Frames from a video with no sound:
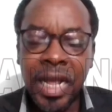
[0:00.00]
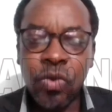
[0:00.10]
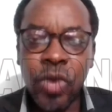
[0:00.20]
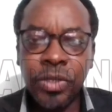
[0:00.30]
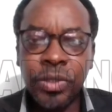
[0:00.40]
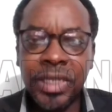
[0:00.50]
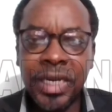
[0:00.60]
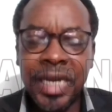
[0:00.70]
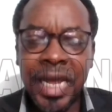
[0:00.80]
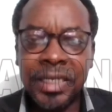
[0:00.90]
I want to
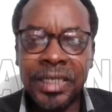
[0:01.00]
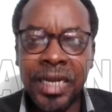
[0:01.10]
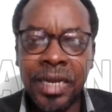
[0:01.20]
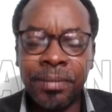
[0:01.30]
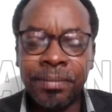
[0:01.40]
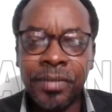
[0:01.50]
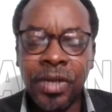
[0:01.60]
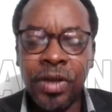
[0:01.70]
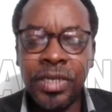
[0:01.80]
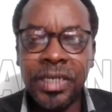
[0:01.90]
say that uh, all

==========

**ACTION ITEM:** Transcribe every line in the entries above, taking out only the images.

**FINISHED EXERCISE:**
Frames from a video with no sound:
[0:00.00]
[0:00.10]
[0:00.20]
[0:00.30]
[0:00.40]
[0:00.50]
[0:00.60]
[0:00.70]
[0:00.80]
[0:00.90]
I want to
[0:01.00]
[0:01.10]
[0:01.20]
[0:01.30]
[0:01.40]
[0:01.50]
[0:01.60]
[0:01.70]
[0:01.80]
[0:01.90]
say that uh, all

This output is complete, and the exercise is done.